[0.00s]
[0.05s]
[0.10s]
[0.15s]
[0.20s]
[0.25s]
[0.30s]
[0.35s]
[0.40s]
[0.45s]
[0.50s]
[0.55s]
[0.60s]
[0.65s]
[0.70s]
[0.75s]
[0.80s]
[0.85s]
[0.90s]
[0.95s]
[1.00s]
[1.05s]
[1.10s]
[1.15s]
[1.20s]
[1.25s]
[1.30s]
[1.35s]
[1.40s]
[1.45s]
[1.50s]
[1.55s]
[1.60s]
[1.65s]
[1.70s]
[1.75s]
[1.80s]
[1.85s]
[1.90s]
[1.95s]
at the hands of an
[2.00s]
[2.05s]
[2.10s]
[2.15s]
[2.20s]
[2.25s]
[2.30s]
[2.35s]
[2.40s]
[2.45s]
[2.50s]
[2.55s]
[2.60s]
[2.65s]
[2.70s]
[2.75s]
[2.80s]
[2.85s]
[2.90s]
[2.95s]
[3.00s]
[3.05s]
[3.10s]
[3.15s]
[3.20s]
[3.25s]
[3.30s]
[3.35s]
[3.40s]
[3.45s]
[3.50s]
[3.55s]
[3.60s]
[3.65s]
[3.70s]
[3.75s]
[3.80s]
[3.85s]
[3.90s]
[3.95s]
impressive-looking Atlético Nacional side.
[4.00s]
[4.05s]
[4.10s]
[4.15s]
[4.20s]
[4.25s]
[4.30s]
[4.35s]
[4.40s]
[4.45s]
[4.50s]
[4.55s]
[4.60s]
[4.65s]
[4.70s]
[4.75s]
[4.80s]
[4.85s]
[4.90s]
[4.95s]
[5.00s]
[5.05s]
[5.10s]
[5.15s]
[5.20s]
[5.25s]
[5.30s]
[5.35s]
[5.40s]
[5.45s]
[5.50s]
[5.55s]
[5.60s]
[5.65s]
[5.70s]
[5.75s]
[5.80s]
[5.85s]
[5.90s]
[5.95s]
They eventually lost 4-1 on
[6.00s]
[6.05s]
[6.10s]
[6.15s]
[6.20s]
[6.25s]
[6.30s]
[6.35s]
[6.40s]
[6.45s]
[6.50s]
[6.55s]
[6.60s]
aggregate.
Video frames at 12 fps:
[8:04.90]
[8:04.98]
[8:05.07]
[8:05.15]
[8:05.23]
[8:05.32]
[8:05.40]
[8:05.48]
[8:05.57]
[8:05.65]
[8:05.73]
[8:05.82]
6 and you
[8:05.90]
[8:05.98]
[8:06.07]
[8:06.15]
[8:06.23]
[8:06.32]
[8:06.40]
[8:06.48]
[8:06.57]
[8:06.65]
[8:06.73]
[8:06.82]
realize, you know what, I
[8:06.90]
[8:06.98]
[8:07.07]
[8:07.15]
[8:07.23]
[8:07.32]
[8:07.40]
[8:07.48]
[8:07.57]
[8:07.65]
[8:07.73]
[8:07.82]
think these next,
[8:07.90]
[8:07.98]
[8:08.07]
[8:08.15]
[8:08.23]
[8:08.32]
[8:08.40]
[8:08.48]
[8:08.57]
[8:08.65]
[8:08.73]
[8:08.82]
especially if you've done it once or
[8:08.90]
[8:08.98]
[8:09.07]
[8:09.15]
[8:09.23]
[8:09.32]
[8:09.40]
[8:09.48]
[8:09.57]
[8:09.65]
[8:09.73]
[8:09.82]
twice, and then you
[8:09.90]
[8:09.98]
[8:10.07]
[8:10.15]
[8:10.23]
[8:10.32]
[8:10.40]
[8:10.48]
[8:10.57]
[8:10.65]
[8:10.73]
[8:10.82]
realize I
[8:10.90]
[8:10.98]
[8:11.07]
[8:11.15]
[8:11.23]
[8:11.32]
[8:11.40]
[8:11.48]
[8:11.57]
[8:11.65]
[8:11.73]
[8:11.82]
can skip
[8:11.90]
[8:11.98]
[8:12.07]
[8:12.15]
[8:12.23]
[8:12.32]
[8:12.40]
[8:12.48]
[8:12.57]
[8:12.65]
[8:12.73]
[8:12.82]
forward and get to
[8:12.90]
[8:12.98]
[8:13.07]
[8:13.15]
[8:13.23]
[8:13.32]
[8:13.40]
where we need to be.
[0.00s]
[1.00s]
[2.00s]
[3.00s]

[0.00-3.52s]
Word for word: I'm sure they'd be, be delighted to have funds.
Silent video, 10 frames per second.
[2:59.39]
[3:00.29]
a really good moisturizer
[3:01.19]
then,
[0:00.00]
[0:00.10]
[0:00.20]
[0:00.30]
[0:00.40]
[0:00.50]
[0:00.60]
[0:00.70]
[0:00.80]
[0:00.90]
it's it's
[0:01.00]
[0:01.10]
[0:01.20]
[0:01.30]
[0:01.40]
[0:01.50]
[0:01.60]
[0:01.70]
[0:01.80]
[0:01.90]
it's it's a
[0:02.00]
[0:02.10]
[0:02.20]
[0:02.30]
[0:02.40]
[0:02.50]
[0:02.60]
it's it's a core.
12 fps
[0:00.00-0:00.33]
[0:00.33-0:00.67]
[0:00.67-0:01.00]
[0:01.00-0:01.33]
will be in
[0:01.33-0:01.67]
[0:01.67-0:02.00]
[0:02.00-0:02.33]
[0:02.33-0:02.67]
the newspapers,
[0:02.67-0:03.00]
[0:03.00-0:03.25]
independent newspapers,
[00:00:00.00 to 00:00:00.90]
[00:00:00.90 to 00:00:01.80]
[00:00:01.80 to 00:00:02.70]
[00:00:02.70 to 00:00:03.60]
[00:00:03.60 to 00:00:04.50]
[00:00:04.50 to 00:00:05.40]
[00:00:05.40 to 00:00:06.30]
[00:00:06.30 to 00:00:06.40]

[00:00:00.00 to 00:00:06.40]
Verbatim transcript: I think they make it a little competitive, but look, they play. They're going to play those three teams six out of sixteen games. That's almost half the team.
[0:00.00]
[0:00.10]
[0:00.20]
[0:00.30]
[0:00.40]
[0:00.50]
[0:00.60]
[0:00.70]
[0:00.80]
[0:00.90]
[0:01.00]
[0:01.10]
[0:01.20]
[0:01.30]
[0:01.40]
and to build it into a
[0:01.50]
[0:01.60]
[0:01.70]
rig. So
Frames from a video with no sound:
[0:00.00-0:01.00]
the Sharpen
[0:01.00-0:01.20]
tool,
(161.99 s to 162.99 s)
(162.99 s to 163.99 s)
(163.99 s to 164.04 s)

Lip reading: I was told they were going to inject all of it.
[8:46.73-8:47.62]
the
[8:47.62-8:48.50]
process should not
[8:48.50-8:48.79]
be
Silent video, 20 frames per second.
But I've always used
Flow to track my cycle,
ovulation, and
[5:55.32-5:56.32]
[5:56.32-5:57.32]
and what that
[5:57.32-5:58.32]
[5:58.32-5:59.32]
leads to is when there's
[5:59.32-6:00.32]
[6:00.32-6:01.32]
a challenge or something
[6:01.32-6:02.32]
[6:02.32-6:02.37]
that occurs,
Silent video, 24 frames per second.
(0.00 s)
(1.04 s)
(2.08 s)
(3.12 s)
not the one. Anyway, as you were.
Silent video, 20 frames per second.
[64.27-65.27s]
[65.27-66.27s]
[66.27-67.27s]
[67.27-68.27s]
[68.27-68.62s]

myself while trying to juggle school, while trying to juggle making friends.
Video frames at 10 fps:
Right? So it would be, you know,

•••••

- PROBLEM DETAILS
With no word changed, write the entries out once more.

- YOUR SOLUTION
[0.00s]
[0.05s]
[0.10s]
[0.15s]
[0.20s]
[0.25s]
[0.30s]
[0.35s]
[0.40s]
[0.45s]
[0.50s]
[0.55s]
[0.60s]
[0.65s]
[0.70s]
[0.75s]
[0.80s]
[0.85s]
[0.90s]
[0.95s]
[1.00s]
[1.05s]
[1.10s]
[1.15s]
[1.20s]
[1.25s]
[1.30s]
[1.35s]
[1.40s]
[1.45s]
[1.50s]
[1.55s]
[1.60s]
[1.65s]
[1.70s]
[1.75s]
[1.80s]
[1.85s]
[1.90s]
[1.95s]
at the hands of an
[2.00s]
[2.05s]
[2.10s]
[2.15s]
[2.20s]
[2.25s]
[2.30s]
[2.35s]
[2.40s]
[2.45s]
[2.50s]
[2.55s]
[2.60s]
[2.65s]
[2.70s]
[2.75s]
[2.80s]
[2.85s]
[2.90s]
[2.95s]
[3.00s]
[3.05s]
[3.10s]
[3.15s]
[3.20s]
[3.25s]
[3.30s]
[3.35s]
[3.40s]
[3.45s]
[3.50s]
[3.55s]
[3.60s]
[3.65s]
[3.70s]
[3.75s]
[3.80s]
[3.85s]
[3.90s]
[3.95s]
impressive-looking Atlético Nacional side.
[4.00s]
[4.05s]
[4.10s]
[4.15s]
[4.20s]
[4.25s]
[4.30s]
[4.35s]
[4.40s]
[4.45s]
[4.50s]
[4.55s]
[4.60s]
[4.65s]
[4.70s]
[4.75s]
[4.80s]
[4.85s]
[4.90s]
[4.95s]
[5.00s]
[5.05s]
[5.10s]
[5.15s]
[5.20s]
[5.25s]
[5.30s]
[5.35s]
[5.40s]
[5.45s]
[5.50s]
[5.55s]
[5.60s]
[5.65s]
[5.70s]
[5.75s]
[5.80s]
[5.85s]
[5.90s]
[5.95s]
They eventually lost 4-1 on
[6.00s]
[6.05s]
[6.10s]
[6.15s]
[6.20s]
[6.25s]
[6.30s]
[6.35s]
[6.40s]
[6.45s]
[6.50s]
[6.55s]
[6.60s]
aggregate.
Video frames at 12 fps:
[8:04.90]
[8:04.98]
[8:05.07]
[8:05.15]
[8:05.23]
[8:05.32]
[8:05.40]
[8:05.48]
[8:05.57]
[8:05.65]
[8:05.73]
[8:05.82]
6 and you
[8:05.90]
[8:05.98]
[8:06.07]
[8:06.15]
[8:06.23]
[8:06.32]
[8:06.40]
[8:06.48]
[8:06.57]
[8:06.65]
[8:06.73]
[8:06.82]
realize, you know what, I
[8:06.90]
[8:06.98]
[8:07.07]
[8:07.15]
[8:07.23]
[8:07.32]
[8:07.40]
[8:07.48]
[8:07.57]
[8:07.65]
[8:07.73]
[8:07.82]
think these next,
[8:07.90]
[8:07.98]
[8:08.07]
[8:08.15]
[8:08.23]
[8:08.32]
[8:08.40]
[8:08.48]
[8:08.57]
[8:08.65]
[8:08.73]
[8:08.82]
especially if you've done it once or
[8:08.90]
[8:08.98]
[8:09.07]
[8:09.15]
[8:09.23]
[8:09.32]
[8:09.40]
[8:09.48]
[8:09.57]
[8:09.65]
[8:09.73]
[8:09.82]
twice, and then you
[8:09.90]
[8:09.98]
[8:10.07]
[8:10.15]
[8:10.23]
[8:10.32]
[8:10.40]
[8:10.48]
[8:10.57]
[8:10.65]
[8:10.73]
[8:10.82]
realize I
[8:10.90]
[8:10.98]
[8:11.07]
[8:11.15]
[8:11.23]
[8:11.32]
[8:11.40]
[8:11.48]
[8:11.57]
[8:11.65]
[8:11.73]
[8:11.82]
can skip
[8:11.90]
[8:11.98]
[8:12.07]
[8:12.15]
[8:12.23]
[8:12.32]
[8:12.40]
[8:12.48]
[8:12.57]
[8:12.65]
[8:12.73]
[8:12.82]
forward and get to
[8:12.90]
[8:12.98]
[8:13.07]
[8:13.15]
[8:13.23]
[8:13.32]
[8:13.40]
where we need to be.
[0.00s]
[1.00s]
[2.00s]
[3.00s]

[0.00-3.52s]
Word for word: I'm sure they'd be, be delighted to have funds.
Silent video, 10 frames per second.
[2:59.39]
[3:00.29]
a really good moisturizer
[3:01.19]
then,
[0:00.00]
[0:00.10]
[0:00.20]
[0:00.30]
[0:00.40]
[0:00.50]
[0:00.60]
[0:00.70]
[0:00.80]
[0:00.90]
it's it's
[0:01.00]
[0:01.10]
[0:01.20]
[0:01.30]
[0:01.40]
[0:01.50]
[0:01.60]
[0:01.70]
[0:01.80]
[0:01.90]
it's it's a
[0:02.00]
[0:02.10]
[0:02.20]
[0:02.30]
[0:02.40]
[0:02.50]
[0:02.60]
it's it's a core.
12 fps
[0:00.00-0:00.33]
[0:00.33-0:00.67]
[0:00.67-0:01.00]
[0:01.00-0:01.33]
will be in
[0:01.33-0:01.67]
[0:01.67-0:02.00]
[0:02.00-0:02.33]
[0:02.33-0:02.67]
the newspapers,
[0:02.67-0:03.00]
[0:03.00-0:03.25]
independent newspapers,
[00:00:00.00 to 00:00:00.90]
[00:00:00.90 to 00:00:01.80]
[00:00:01.80 to 00:00:02.70]
[00:00:02.70 to 00:00:03.60]
[00:00:03.60 to 00:00:04.50]
[00:00:04.50 to 00:00:05.40]
[00:00:05.40 to 00:00:06.30]
[00:00:06.30 to 00:00:06.40]

[00:00:00.00 to 00:00:06.40]
Verbatim transcript: I think they make it a little competitive, but look, they play. They're going to play those three teams six out of sixteen games. That's almost half the team.
[0:00.00]
[0:00.10]
[0:00.20]
[0:00.30]
[0:00.40]
[0:00.50]
[0:00.60]
[0:00.70]
[0:00.80]
[0:00.90]
[0:01.00]
[0:01.10]
[0:01.20]
[0:01.30]
[0:01.40]
and to build it into a
[0:01.50]
[0:01.60]
[0:01.70]
rig. So
Frames from a video with no sound:
[0:00.00-0:01.00]
the Sharpen
[0:01.00-0:01.20]
tool,
(161.99 s to 162.99 s)
(162.99 s to 163.99 s)
(163.99 s to 164.04 s)

Lip reading: I was told they were going to inject all of it.
[8:46.73-8:47.62]
the
[8:47.62-8:48.50]
process should not
[8:48.50-8:48.79]
be
Silent video, 20 frames per second.
But I've always used
Flow to track my cycle,
ovulation, and
[5:55.32-5:56.32]
[5:56.32-5:57.32]
and what that
[5:57.32-5:58.32]
[5:58.32-5:59.32]
leads to is when there's
[5:59.32-6:00.32]
[6:00.32-6:01.32]
a challenge or something
[6:01.32-6:02.32]
[6:02.32-6:02.37]
that occurs,
Silent video, 24 frames per second.
(0.00 s)
(1.04 s)
(2.08 s)
(3.12 s)
not the one. Anyway, as you were.
Silent video, 20 frames per second.
[64.27-65.27s]
[65.27-66.27s]
[66.27-67.27s]
[67.27-68.27s]
[68.27-68.62s]

myself while trying to juggle school, while trying to juggle making friends.
Video frames at 10 fps:
Right? So it would be, you know,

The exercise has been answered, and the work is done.